## [Work order]
Please write out every line of the listing without alteration, but omit the images.

## [Material to process]
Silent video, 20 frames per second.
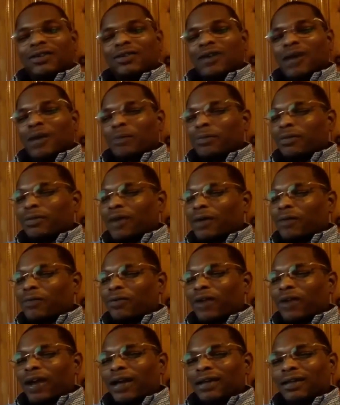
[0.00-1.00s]
you know, I'm
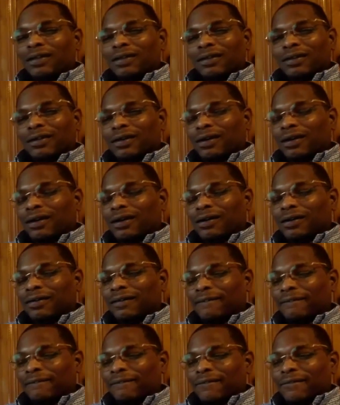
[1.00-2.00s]
riding in the
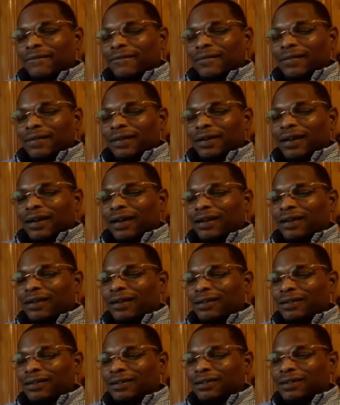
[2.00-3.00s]
car and I hear
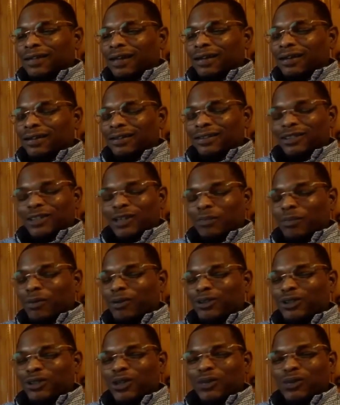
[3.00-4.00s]
this
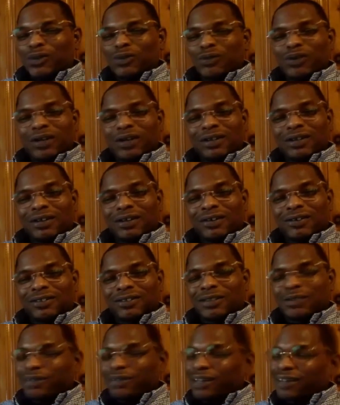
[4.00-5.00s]
commercial over the radio.
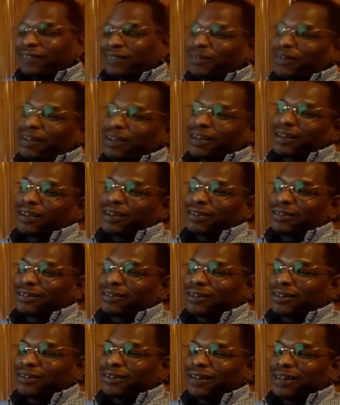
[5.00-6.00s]
So I'm like, man, you
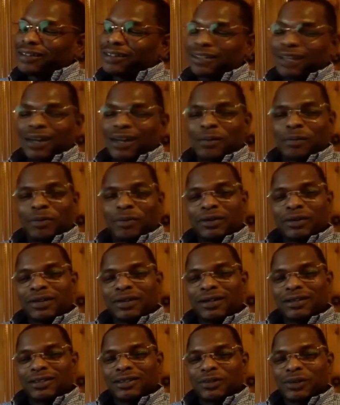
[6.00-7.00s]
know, that sounds pretty
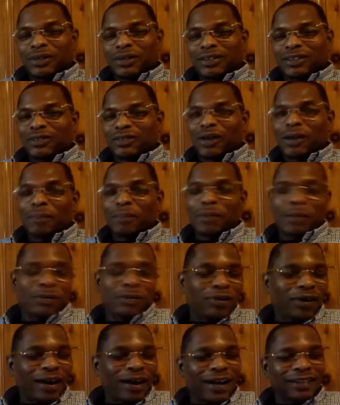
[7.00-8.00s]
interesting. So I
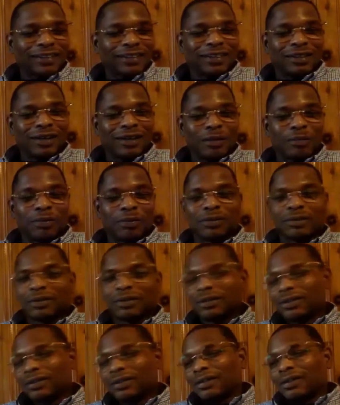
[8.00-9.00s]
memorized the number.
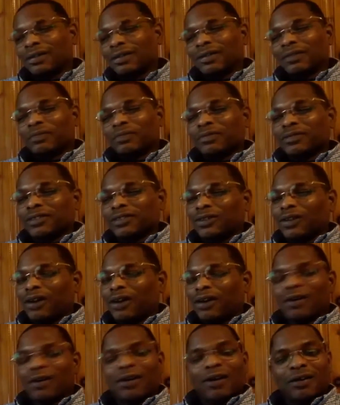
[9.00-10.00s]
So I
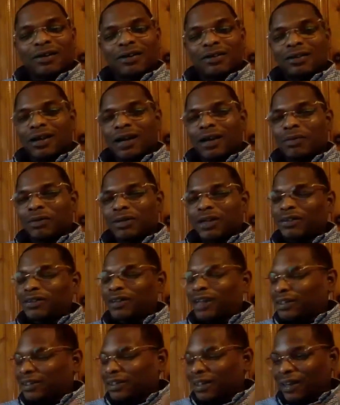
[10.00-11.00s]
called the number. They were
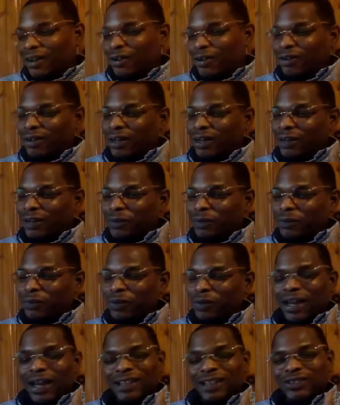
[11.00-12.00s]
like, yeah, okay,
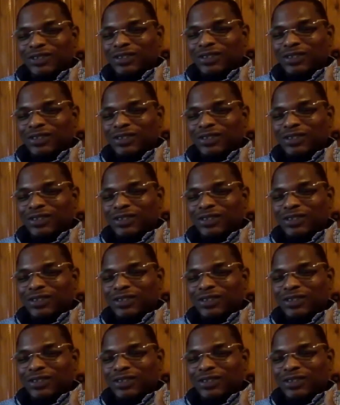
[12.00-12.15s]
we got you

## [Expected answer]
Silent video, 20 frames per second.
[0.00-1.00s]
you know, I'm
[1.00-2.00s]
riding in the
[2.00-3.00s]
car and I hear
[3.00-4.00s]
this
[4.00-5.00s]
commercial over the radio.
[5.00-6.00s]
So I'm like, man, you
[6.00-7.00s]
know, that sounds pretty
[7.00-8.00s]
interesting. So I
[8.00-9.00s]
memorized the number.
[9.00-10.00s]
So I
[10.00-11.00s]
called the number. They were
[11.00-12.00s]
like, yeah, okay,
[12.00-12.15s]
we got you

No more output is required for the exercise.